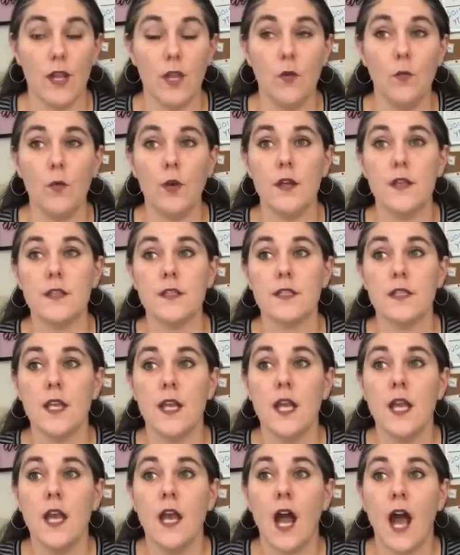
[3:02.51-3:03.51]
It was,
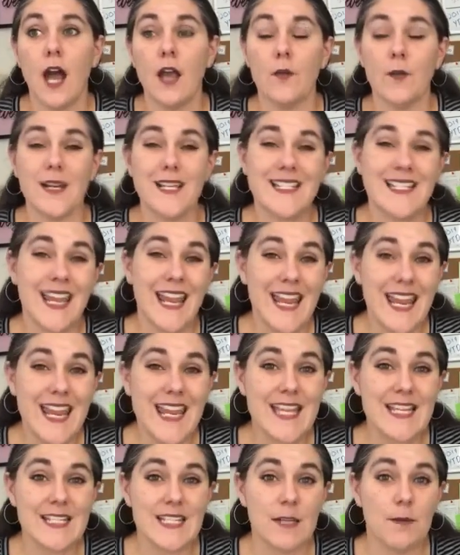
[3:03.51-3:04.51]
I don't want to say
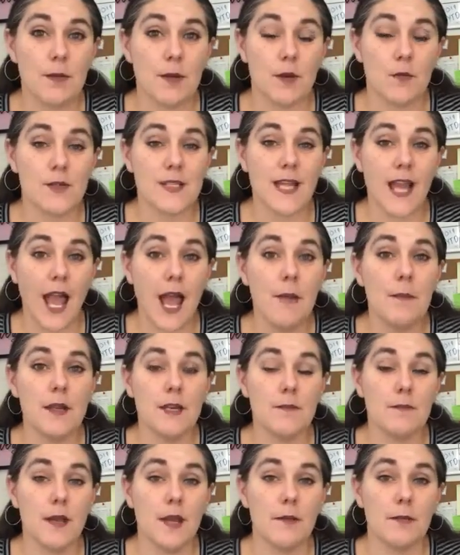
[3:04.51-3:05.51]
easy, but it was
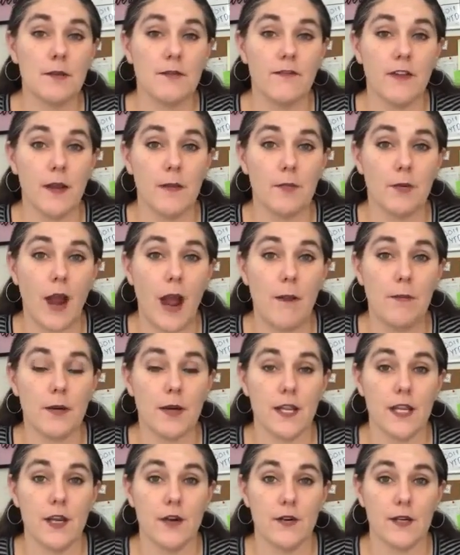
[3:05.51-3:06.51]
common to be able to find
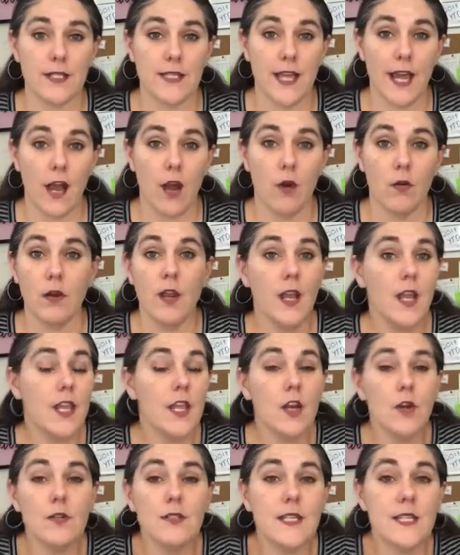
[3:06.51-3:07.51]
property here in town,
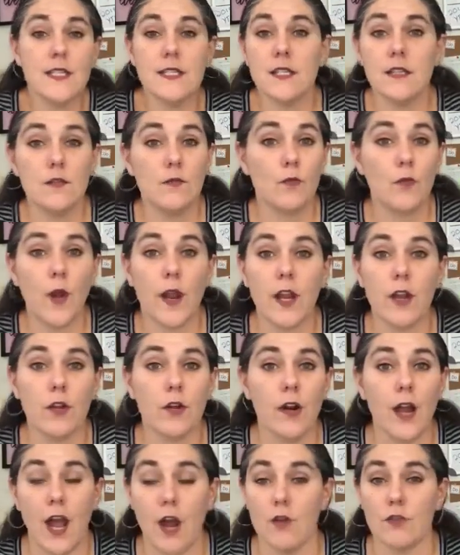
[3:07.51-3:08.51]
decent
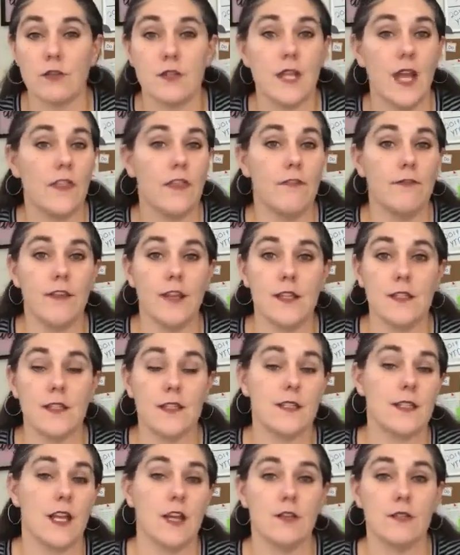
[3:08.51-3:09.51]
regular house, not the
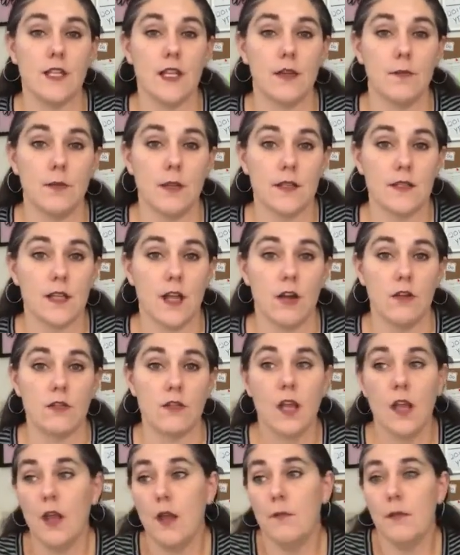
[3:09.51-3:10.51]
fanciest house, not the biggest
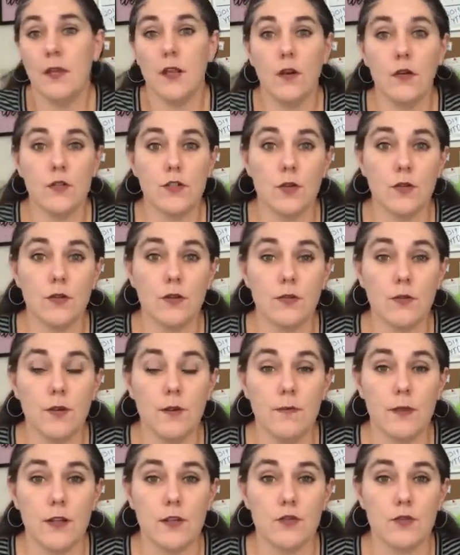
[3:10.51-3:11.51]
house, but, 2 or
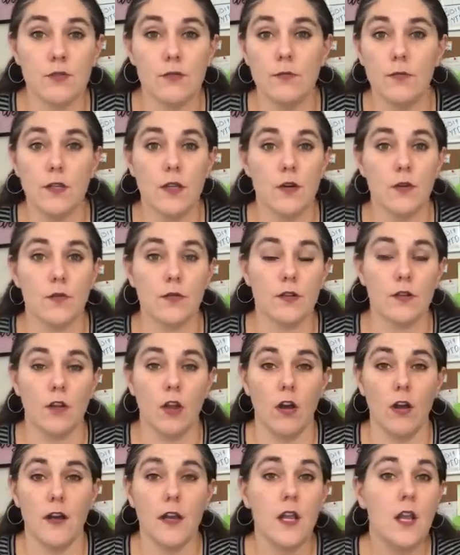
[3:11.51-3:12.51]
3 bedroom, with a
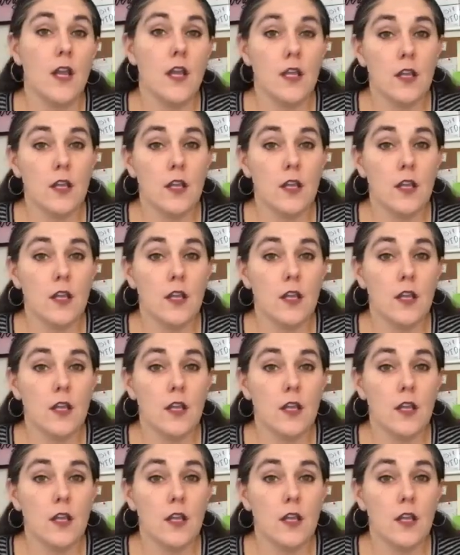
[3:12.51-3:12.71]
lawn.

* _How to complete this task_
All that is wanted is the lines from the one holding "[3:03.51-3:04.51]" through the end of the material, duplicated exactly, with no pictures.

* _Answer to this task_
[3:03.51-3:04.51]
I don't want to say
[3:04.51-3:05.51]
easy, but it was
[3:05.51-3:06.51]
common to be able to find
[3:06.51-3:07.51]
property here in town,
[3:07.51-3:08.51]
decent
[3:08.51-3:09.51]
regular house, not the
[3:09.51-3:10.51]
fanciest house, not the biggest
[3:10.51-3:11.51]
house, but, 2 or
[3:11.51-3:12.51]
3 bedroom, with a
[3:12.51-3:12.71]
lawn.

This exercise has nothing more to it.